ABOUT THIS TASK: Copy each record exactly and skip its pictures.

EXERCISE MATERIAL below:

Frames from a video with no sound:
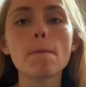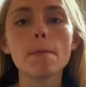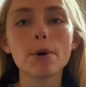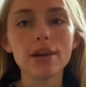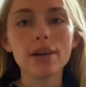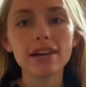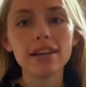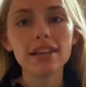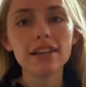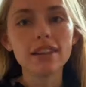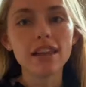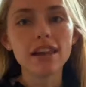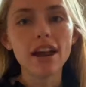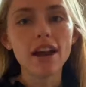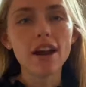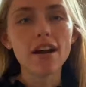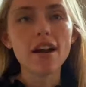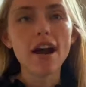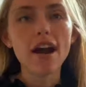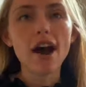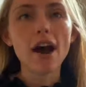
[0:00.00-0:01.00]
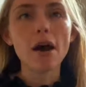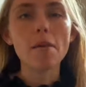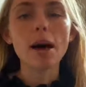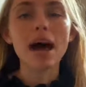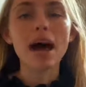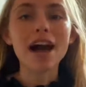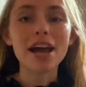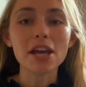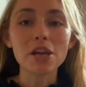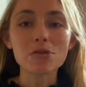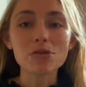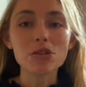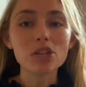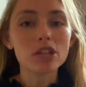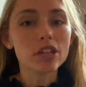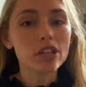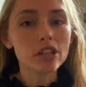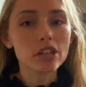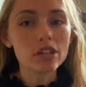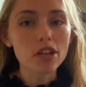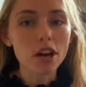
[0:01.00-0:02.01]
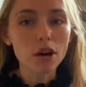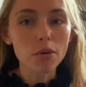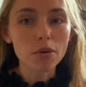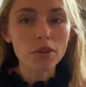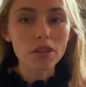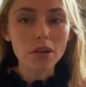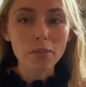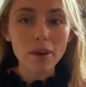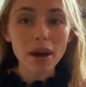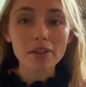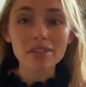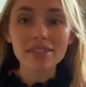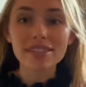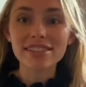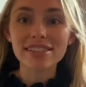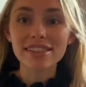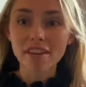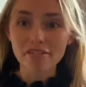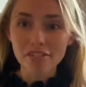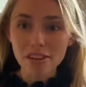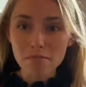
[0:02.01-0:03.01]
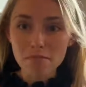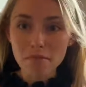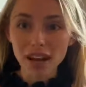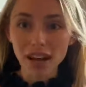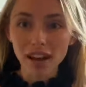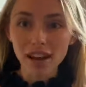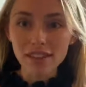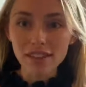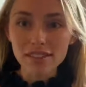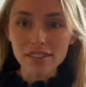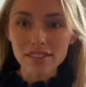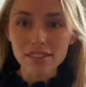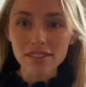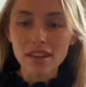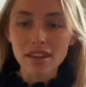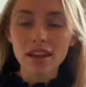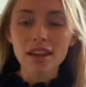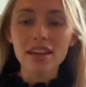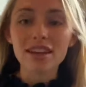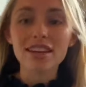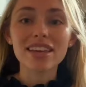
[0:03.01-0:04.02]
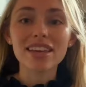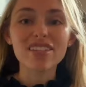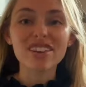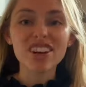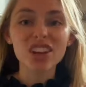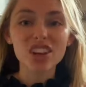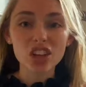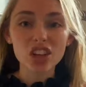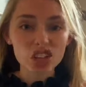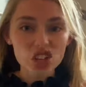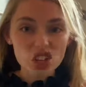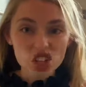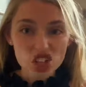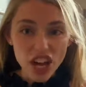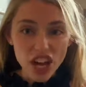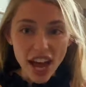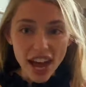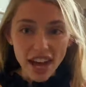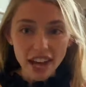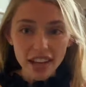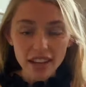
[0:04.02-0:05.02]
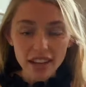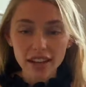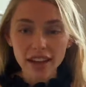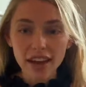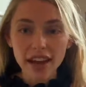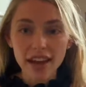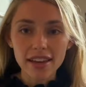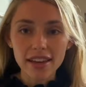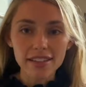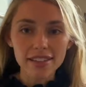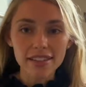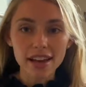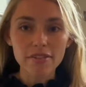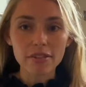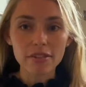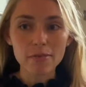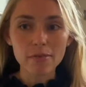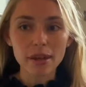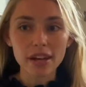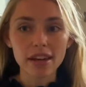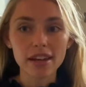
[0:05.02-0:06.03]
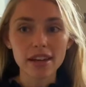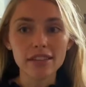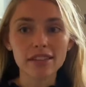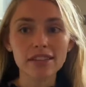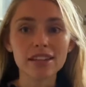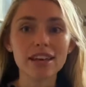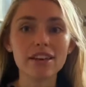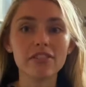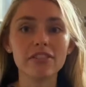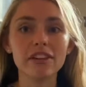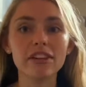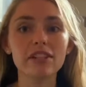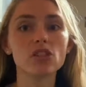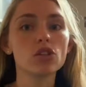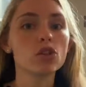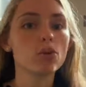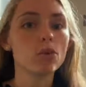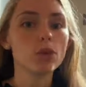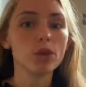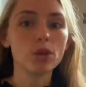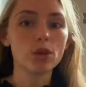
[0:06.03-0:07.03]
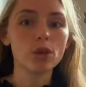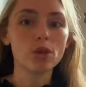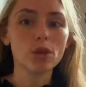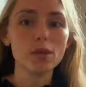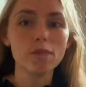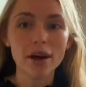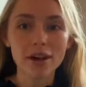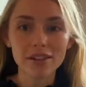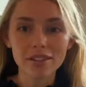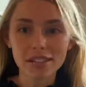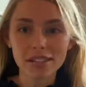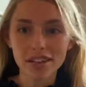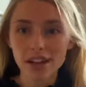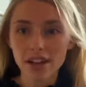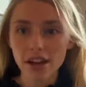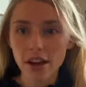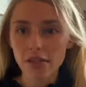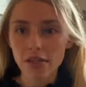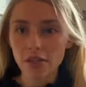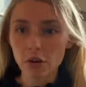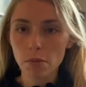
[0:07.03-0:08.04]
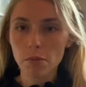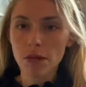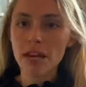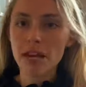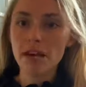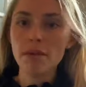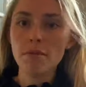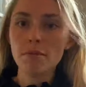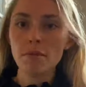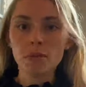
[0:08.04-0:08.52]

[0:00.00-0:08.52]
put it in there. I usually start with about 7 minutes. Give it a little check at 7 minutes. If it's ooey gooey melted enough for me,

End of EXERCISE MATERIAL.

EXPECTED ANSWER:
Frames from a video with no sound:
[0:00.00-0:01.00]
[0:01.00-0:02.01]
[0:02.01-0:03.01]
[0:03.01-0:04.02]
[0:04.02-0:05.02]
[0:05.02-0:06.03]
[0:06.03-0:07.03]
[0:07.03-0:08.04]
[0:08.04-0:08.52]

[0:00.00-0:08.52]
put it in there. I usually start with about 7 minutes. Give it a little check at 7 minutes. If it's ooey gooey melted enough for me,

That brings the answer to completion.